◆ WORK INSTRUCTIONS ◆
With all images left out, restate the records below exactly as written.

◆ Stored records ◆
☆ ☆ ☆

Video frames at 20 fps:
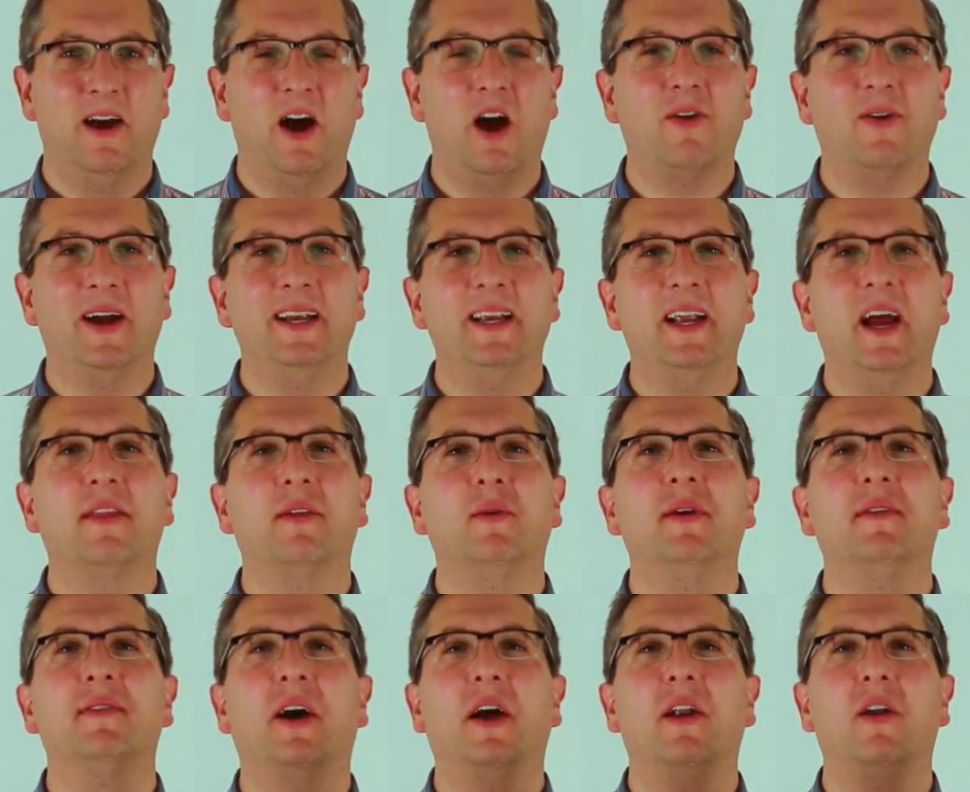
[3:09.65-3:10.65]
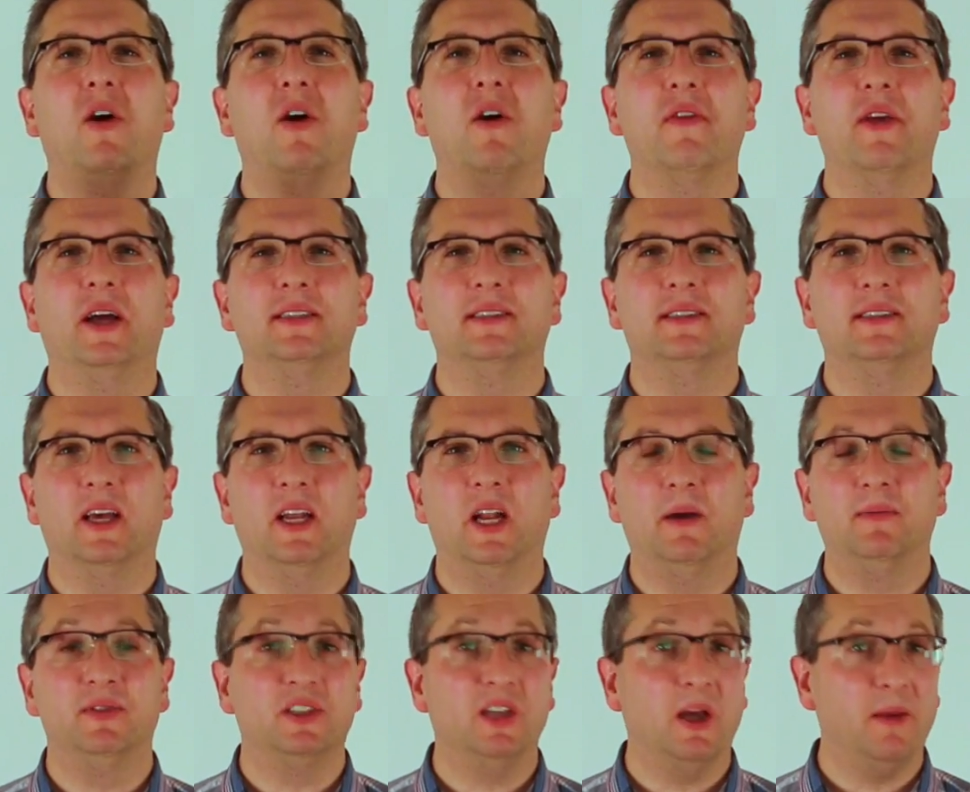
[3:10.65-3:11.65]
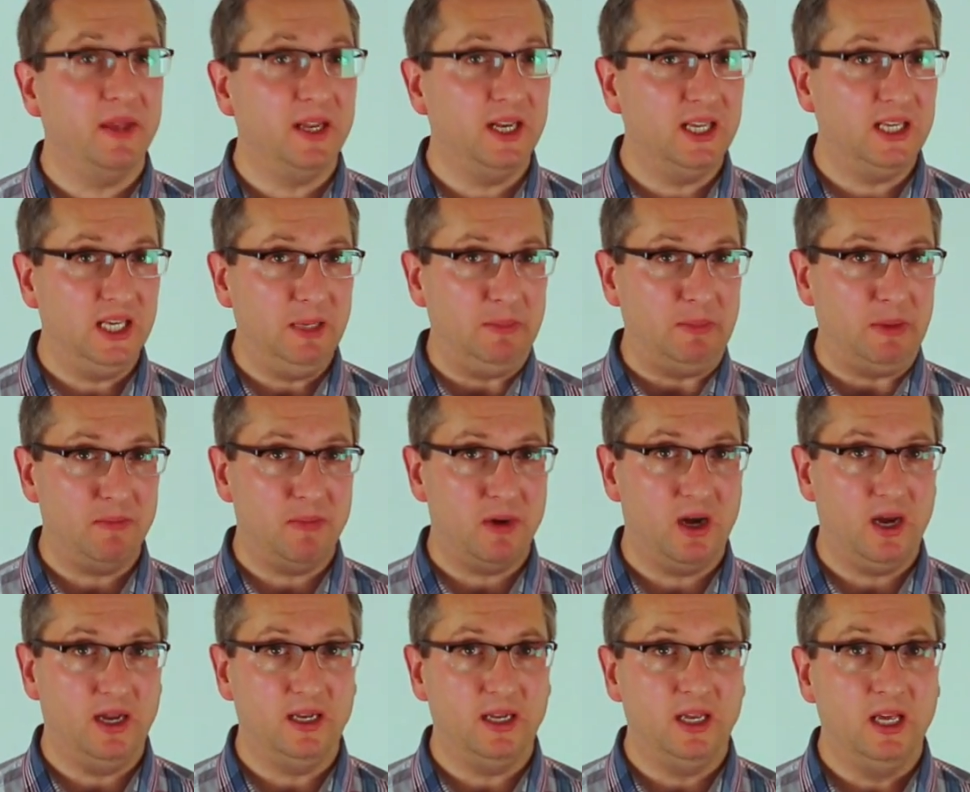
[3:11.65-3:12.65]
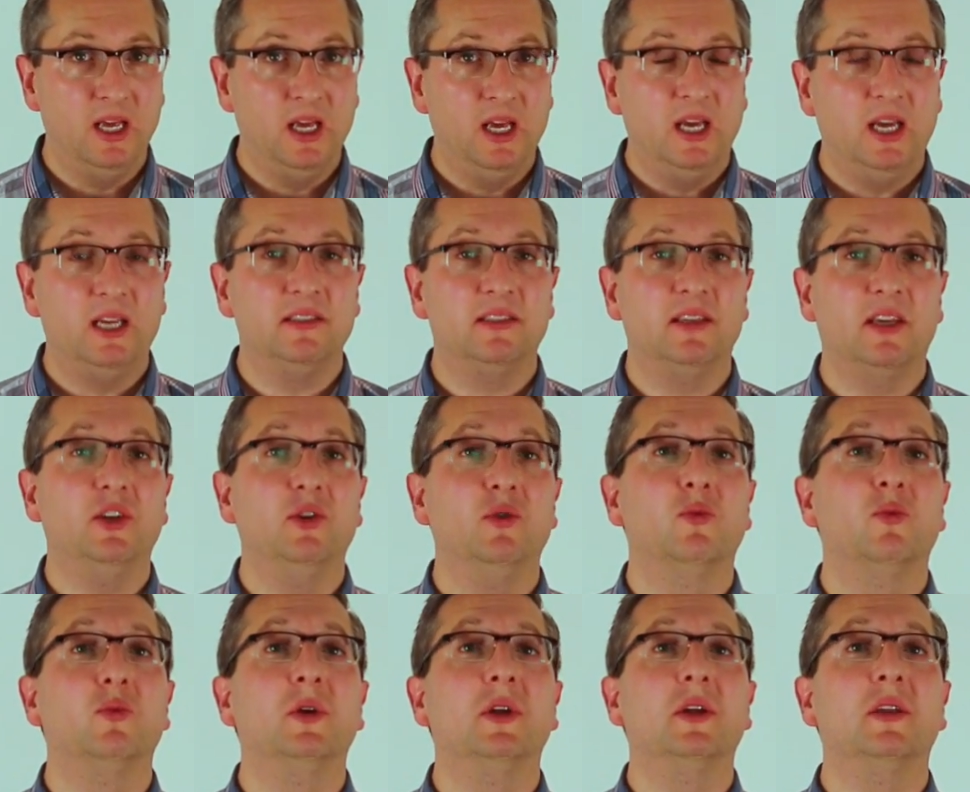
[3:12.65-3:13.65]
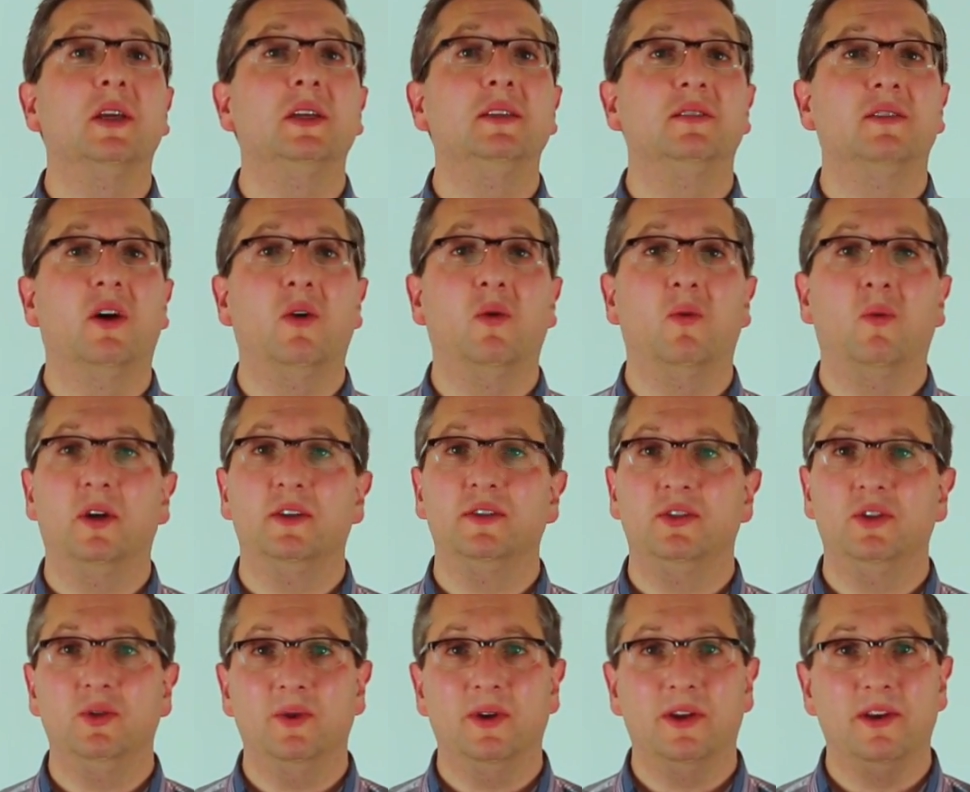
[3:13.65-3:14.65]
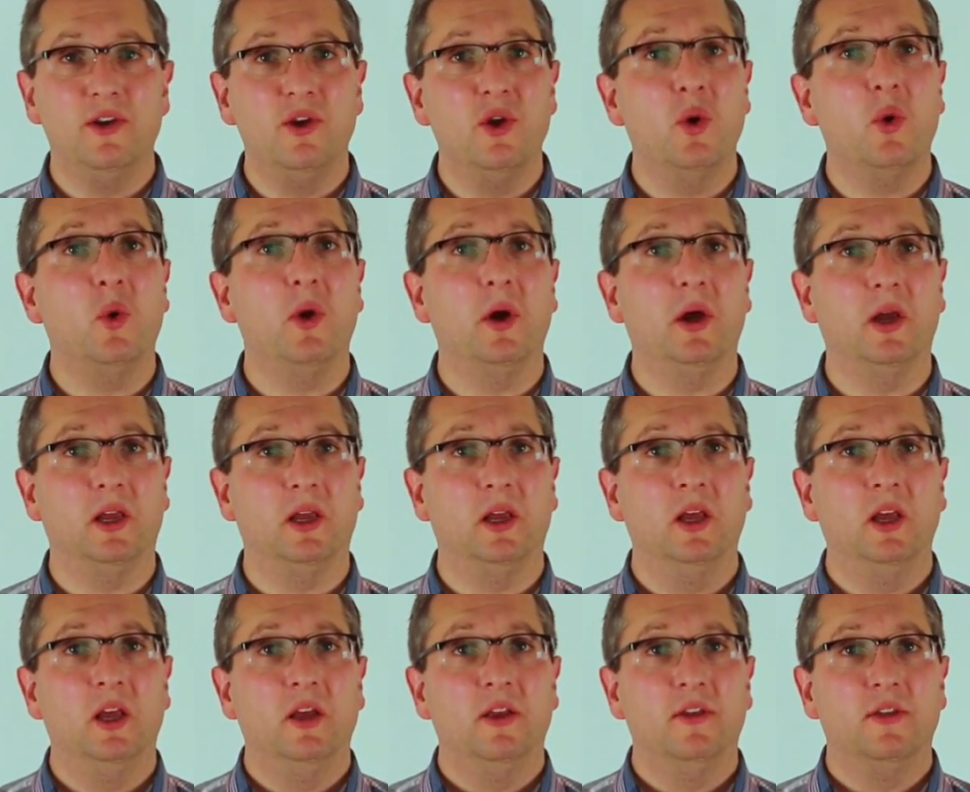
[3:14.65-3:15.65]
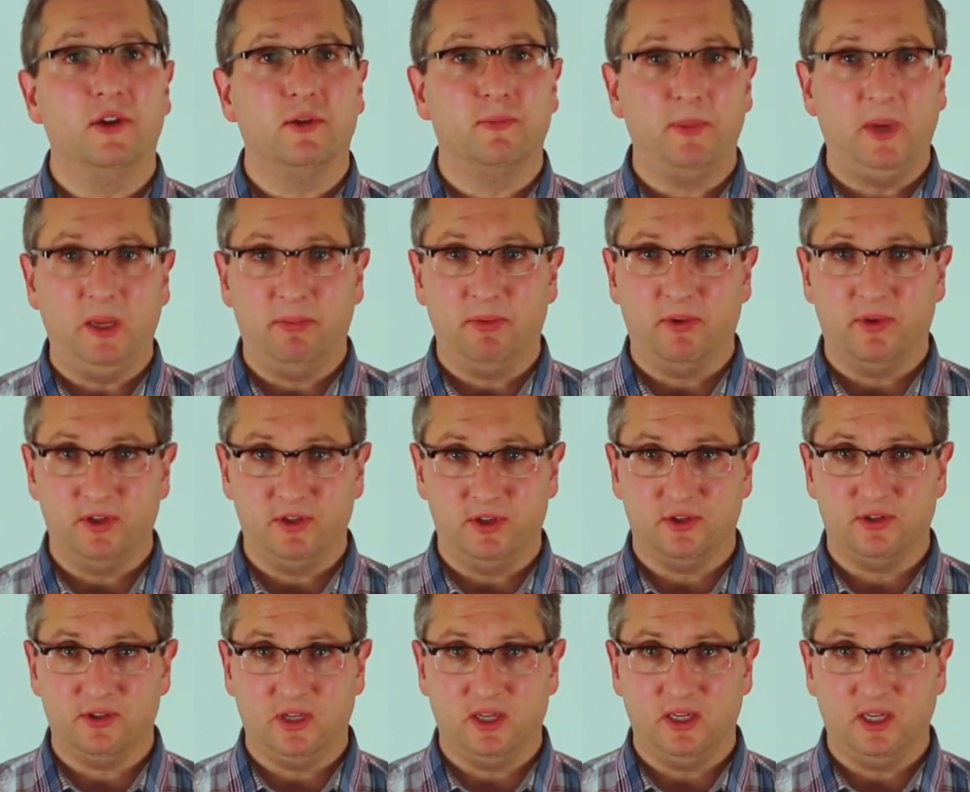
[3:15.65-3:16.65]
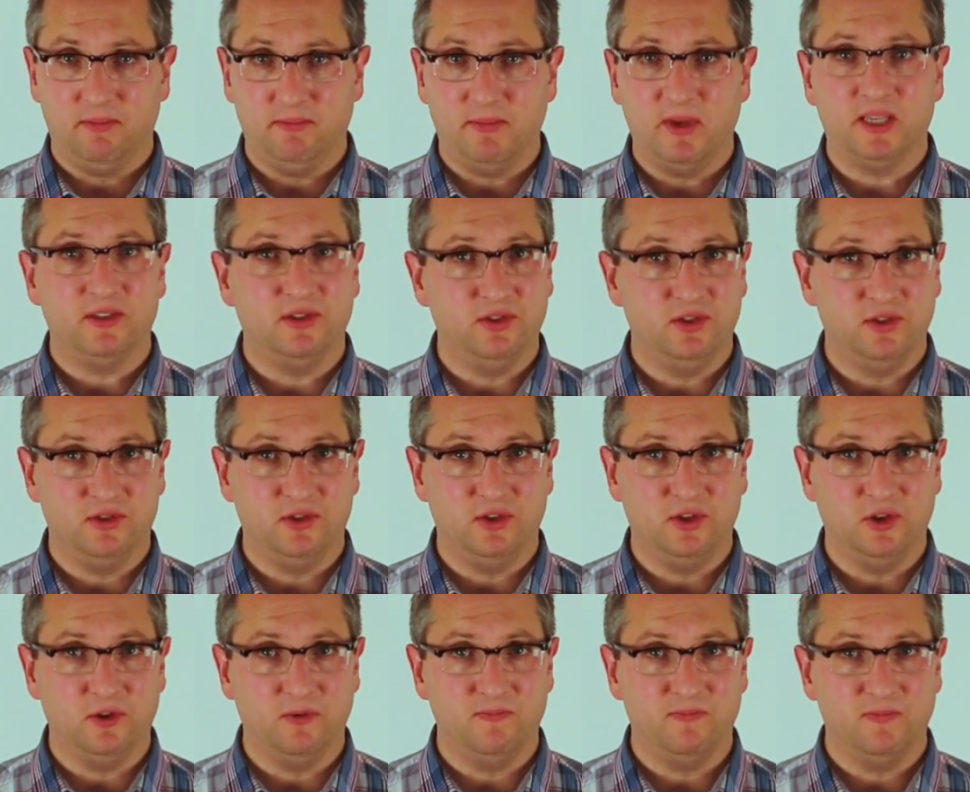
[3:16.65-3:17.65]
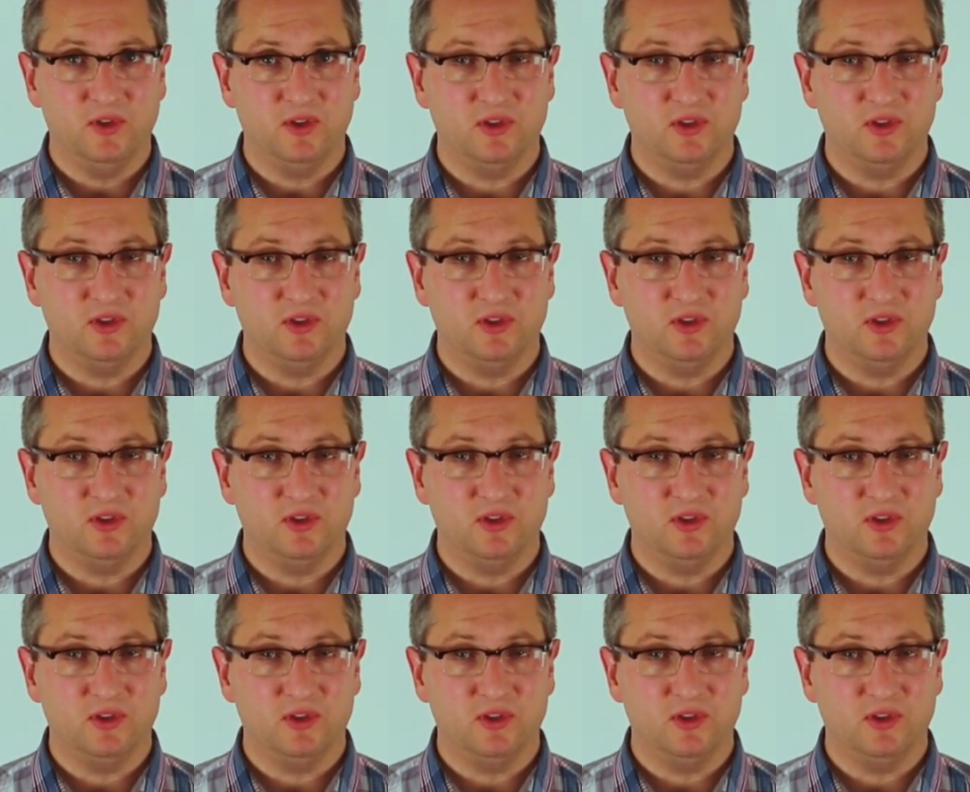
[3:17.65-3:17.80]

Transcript: All right, now that we've got all that set up, something to keep in mind is that you really don't want to annoy the people that you're sending messages to.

☆ ☆ ☆

◆ WRITTEN RESPONSE ◆
Video frames at 20 fps:
[3:09.65-3:10.65]
[3:10.65-3:11.65]
[3:11.65-3:12.65]
[3:12.65-3:13.65]
[3:13.65-3:14.65]
[3:14.65-3:15.65]
[3:15.65-3:16.65]
[3:16.65-3:17.65]
[3:17.65-3:17.80]

Transcript: All right, now that we've got all that set up, something to keep in mind is that you really don't want to annoy the people that you're sending messages to.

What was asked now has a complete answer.